Set down the lines that begin at the top of the records and end with the line containing "[00:00:00.80]", and drop every picture.
----------
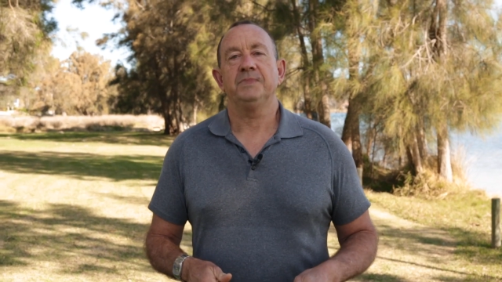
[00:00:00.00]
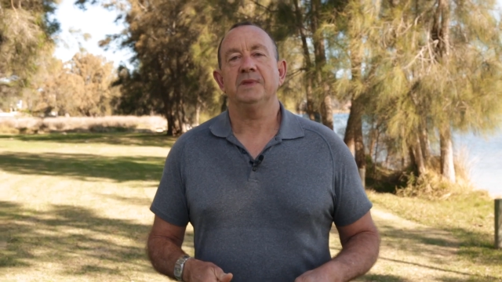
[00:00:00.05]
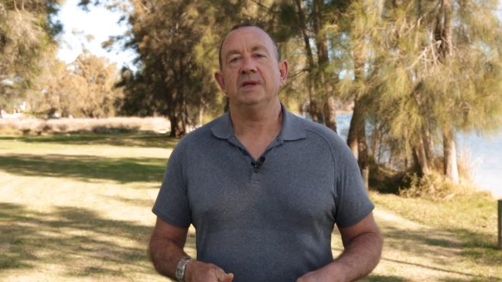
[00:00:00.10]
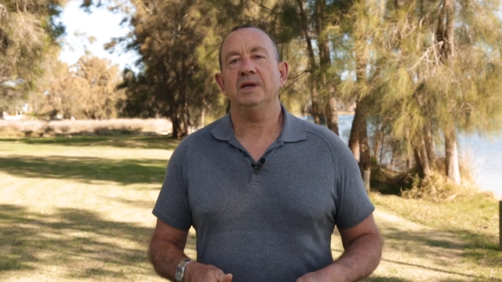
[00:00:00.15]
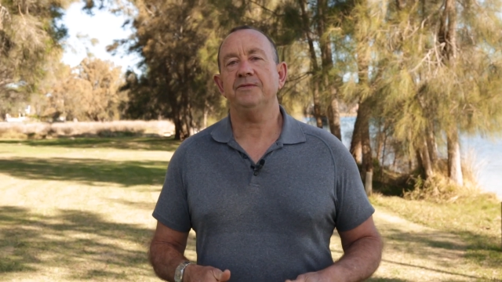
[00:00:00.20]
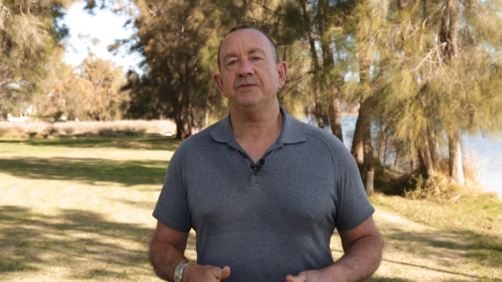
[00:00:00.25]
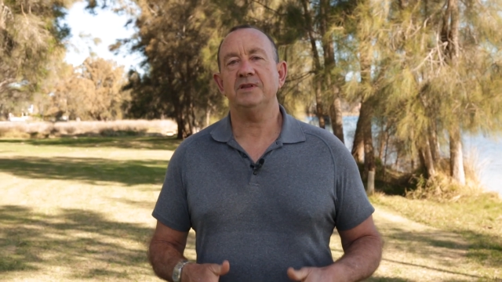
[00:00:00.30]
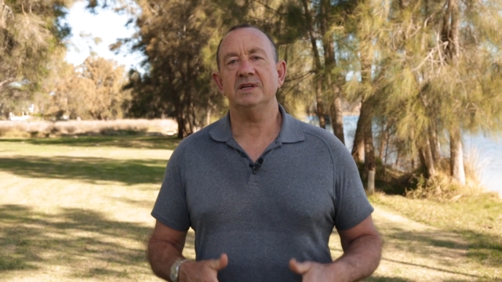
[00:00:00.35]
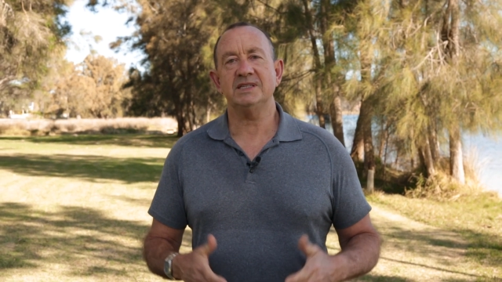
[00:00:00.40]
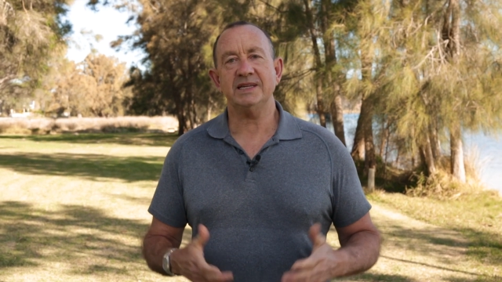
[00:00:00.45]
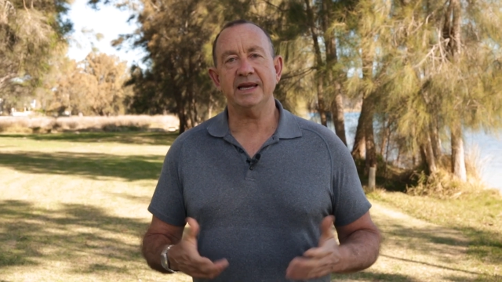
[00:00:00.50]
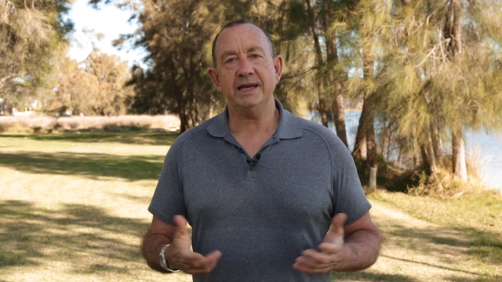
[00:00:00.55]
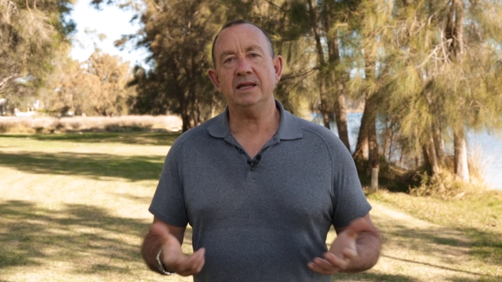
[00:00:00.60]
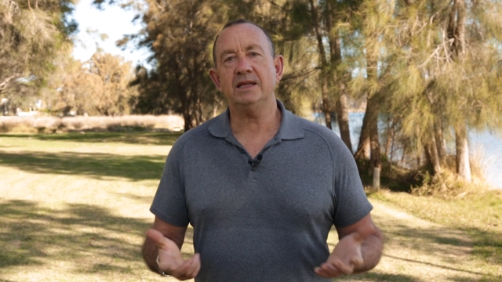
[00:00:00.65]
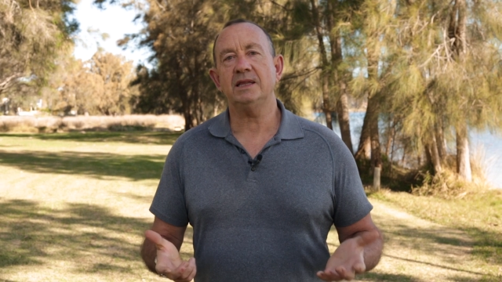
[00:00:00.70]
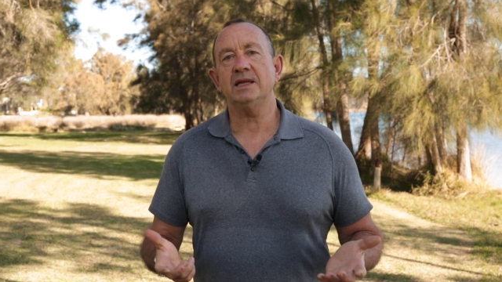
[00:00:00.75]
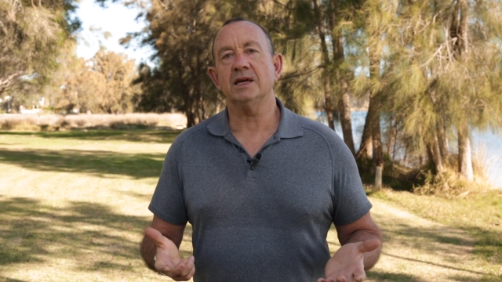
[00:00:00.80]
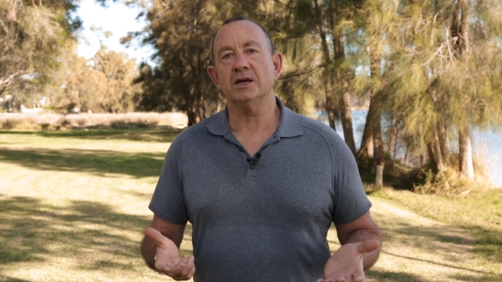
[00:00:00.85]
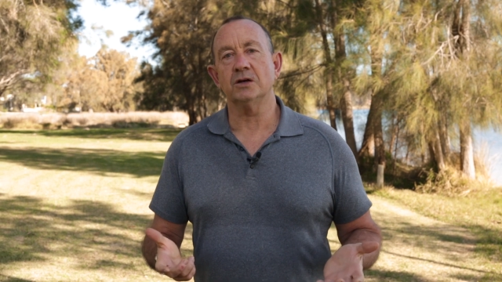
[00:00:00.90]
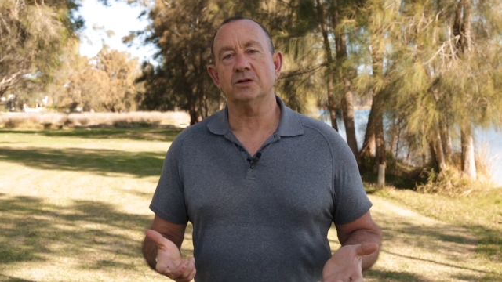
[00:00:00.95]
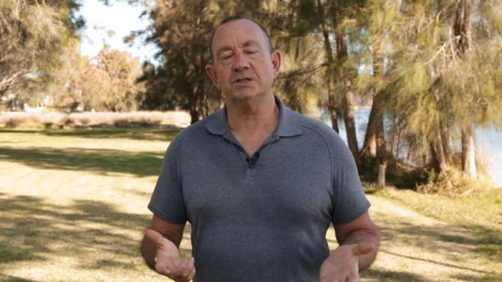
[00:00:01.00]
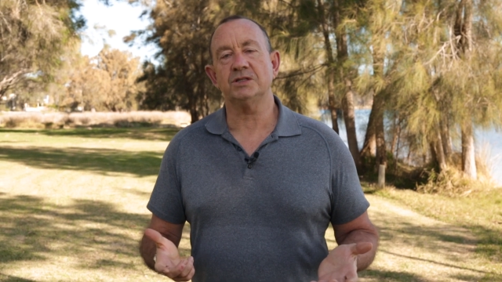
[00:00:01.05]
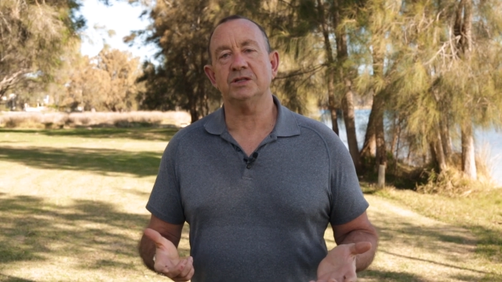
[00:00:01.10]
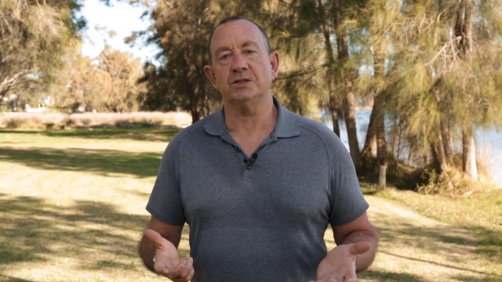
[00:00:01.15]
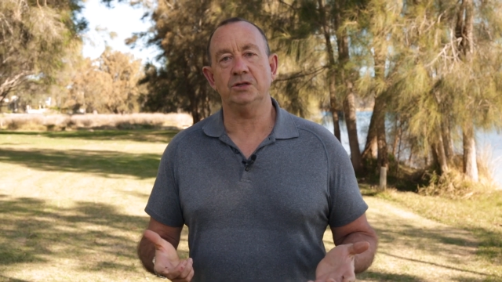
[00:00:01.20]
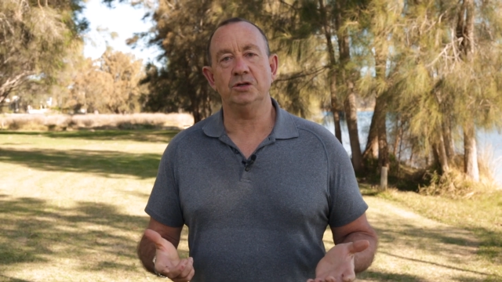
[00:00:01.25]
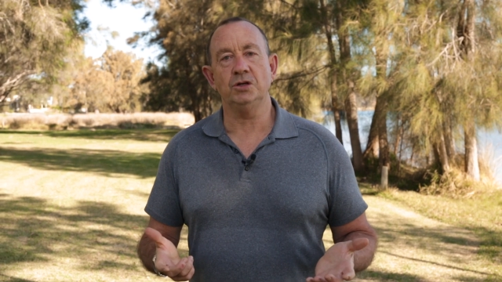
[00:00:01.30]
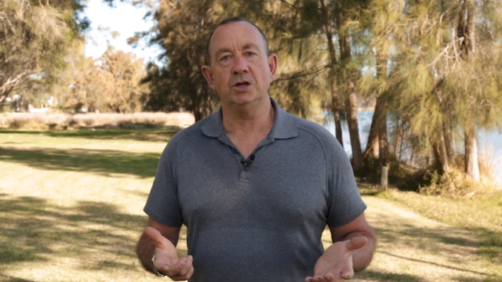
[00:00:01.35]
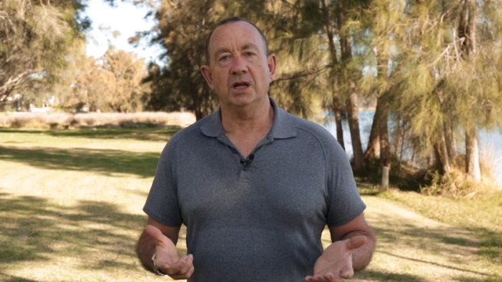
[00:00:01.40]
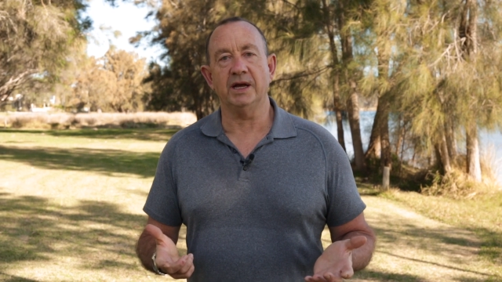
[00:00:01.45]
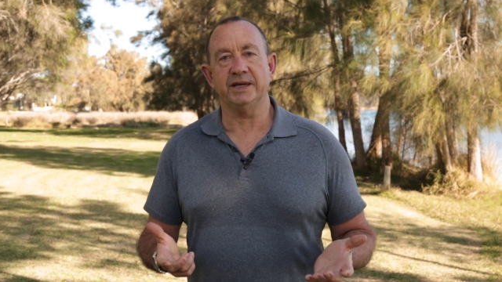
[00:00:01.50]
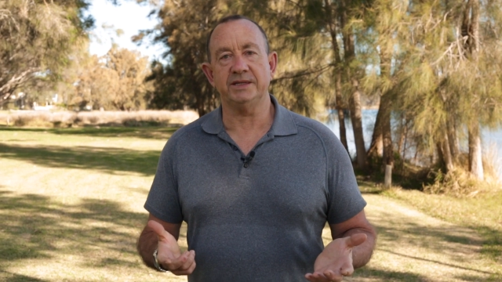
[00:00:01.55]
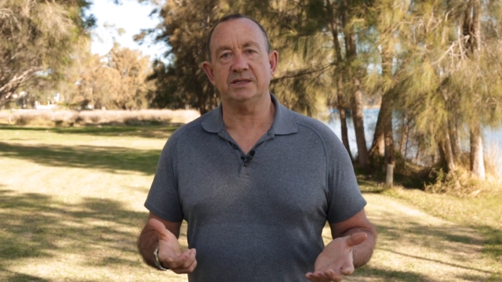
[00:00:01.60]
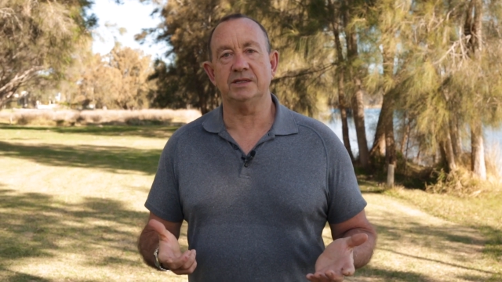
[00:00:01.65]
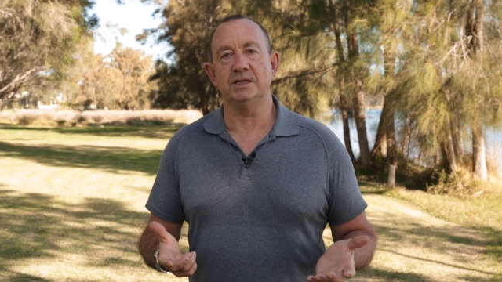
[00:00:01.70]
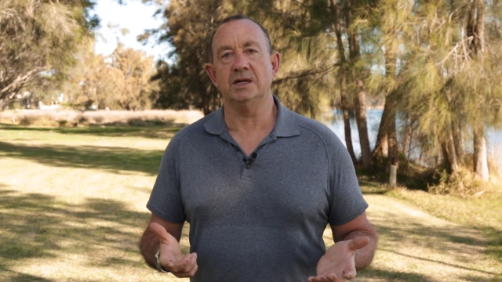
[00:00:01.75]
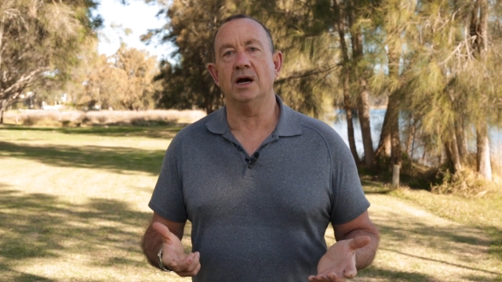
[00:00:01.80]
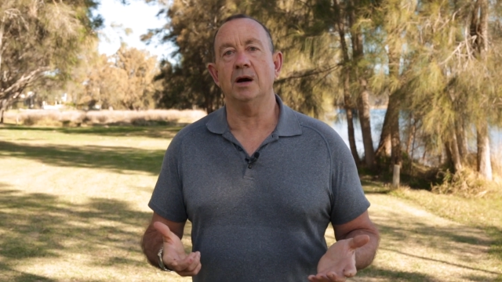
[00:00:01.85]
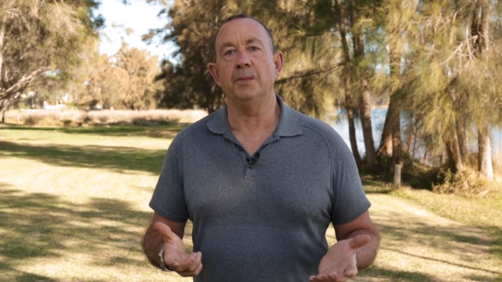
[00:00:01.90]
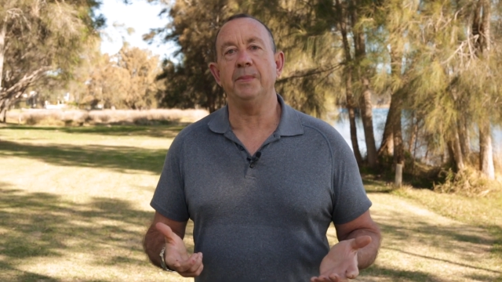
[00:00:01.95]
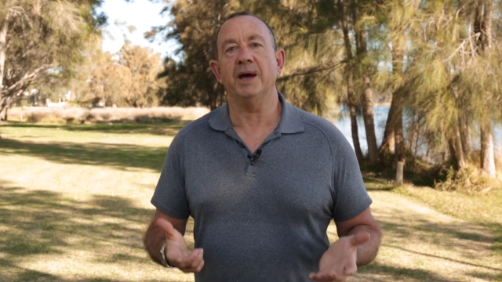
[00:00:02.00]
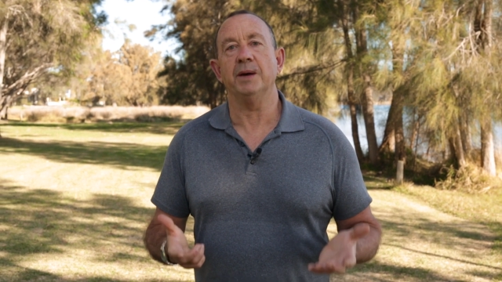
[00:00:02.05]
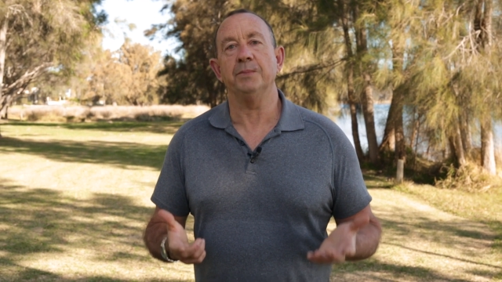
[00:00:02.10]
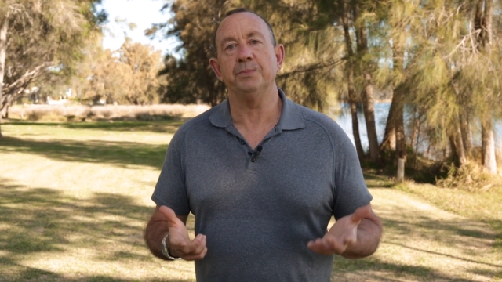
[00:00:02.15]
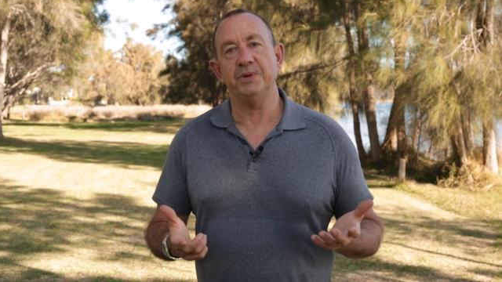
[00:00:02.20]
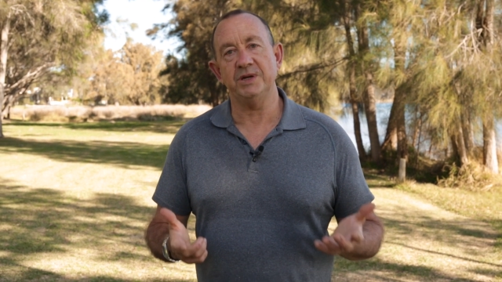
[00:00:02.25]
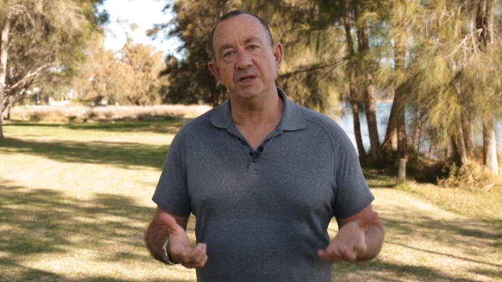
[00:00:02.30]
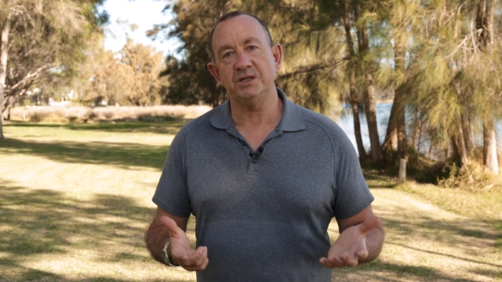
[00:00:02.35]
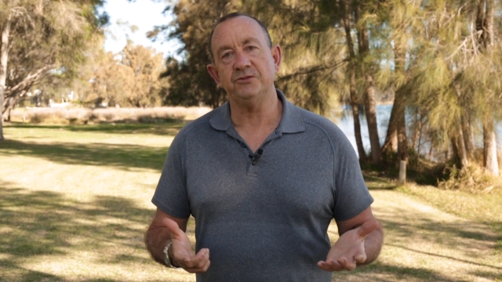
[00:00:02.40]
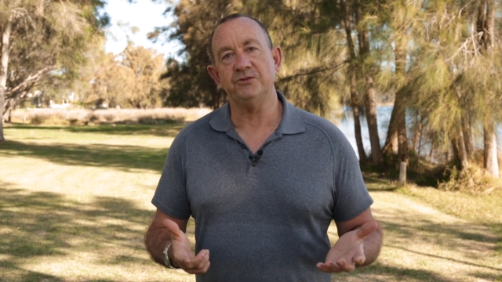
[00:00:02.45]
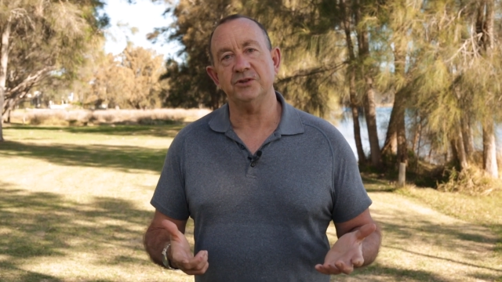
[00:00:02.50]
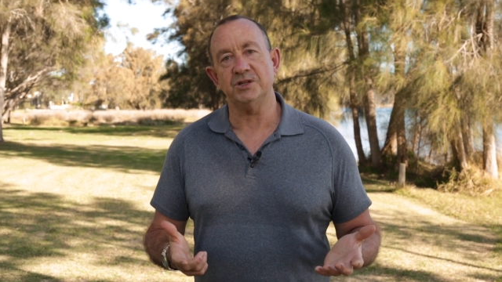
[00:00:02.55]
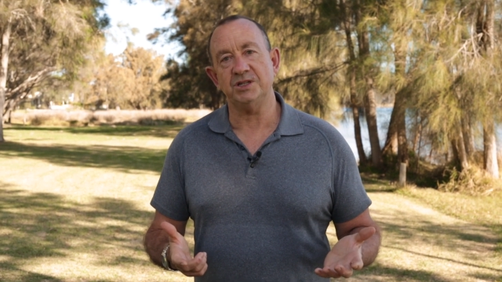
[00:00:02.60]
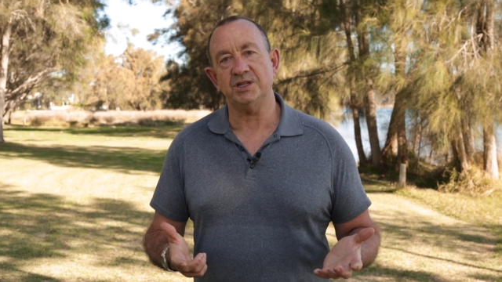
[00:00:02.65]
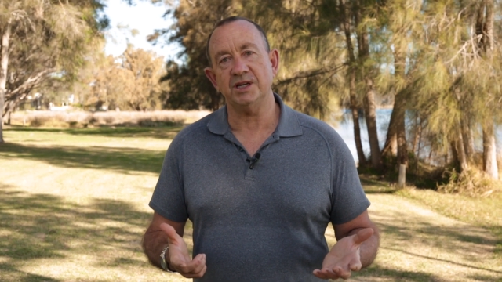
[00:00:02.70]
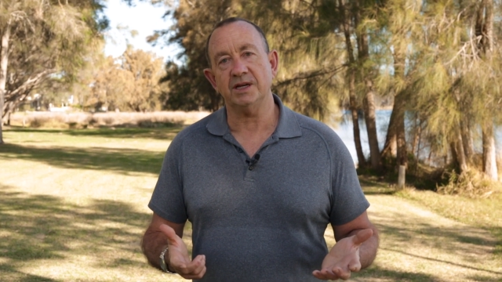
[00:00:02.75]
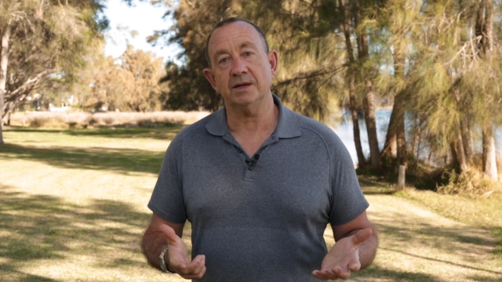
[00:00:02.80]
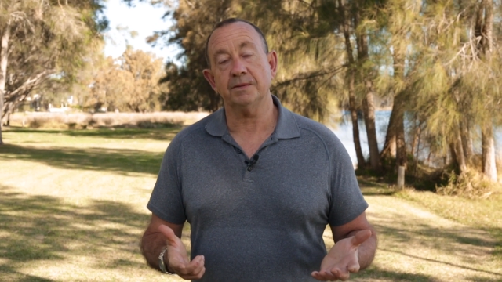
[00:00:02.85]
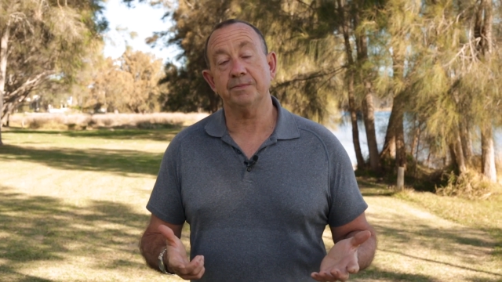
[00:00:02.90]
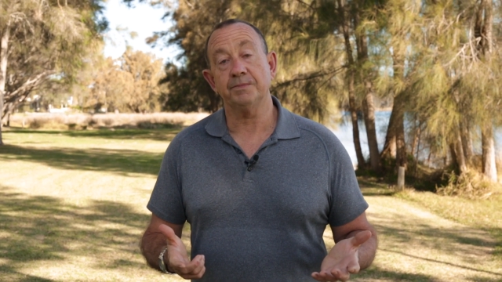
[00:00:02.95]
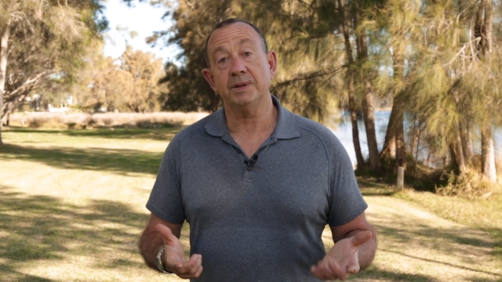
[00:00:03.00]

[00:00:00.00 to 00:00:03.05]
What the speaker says: If there's anything else that you'd like to know about beach fishing,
----------
Your response:
[00:00:00.00]
[00:00:00.05]
[00:00:00.10]
[00:00:00.15]
[00:00:00.20]
[00:00:00.25]
[00:00:00.30]
[00:00:00.35]
[00:00:00.40]
[00:00:00.45]
[00:00:00.50]
[00:00:00.55]
[00:00:00.60]
[00:00:00.65]
[00:00:00.70]
[00:00:00.75]
[00:00:00.80]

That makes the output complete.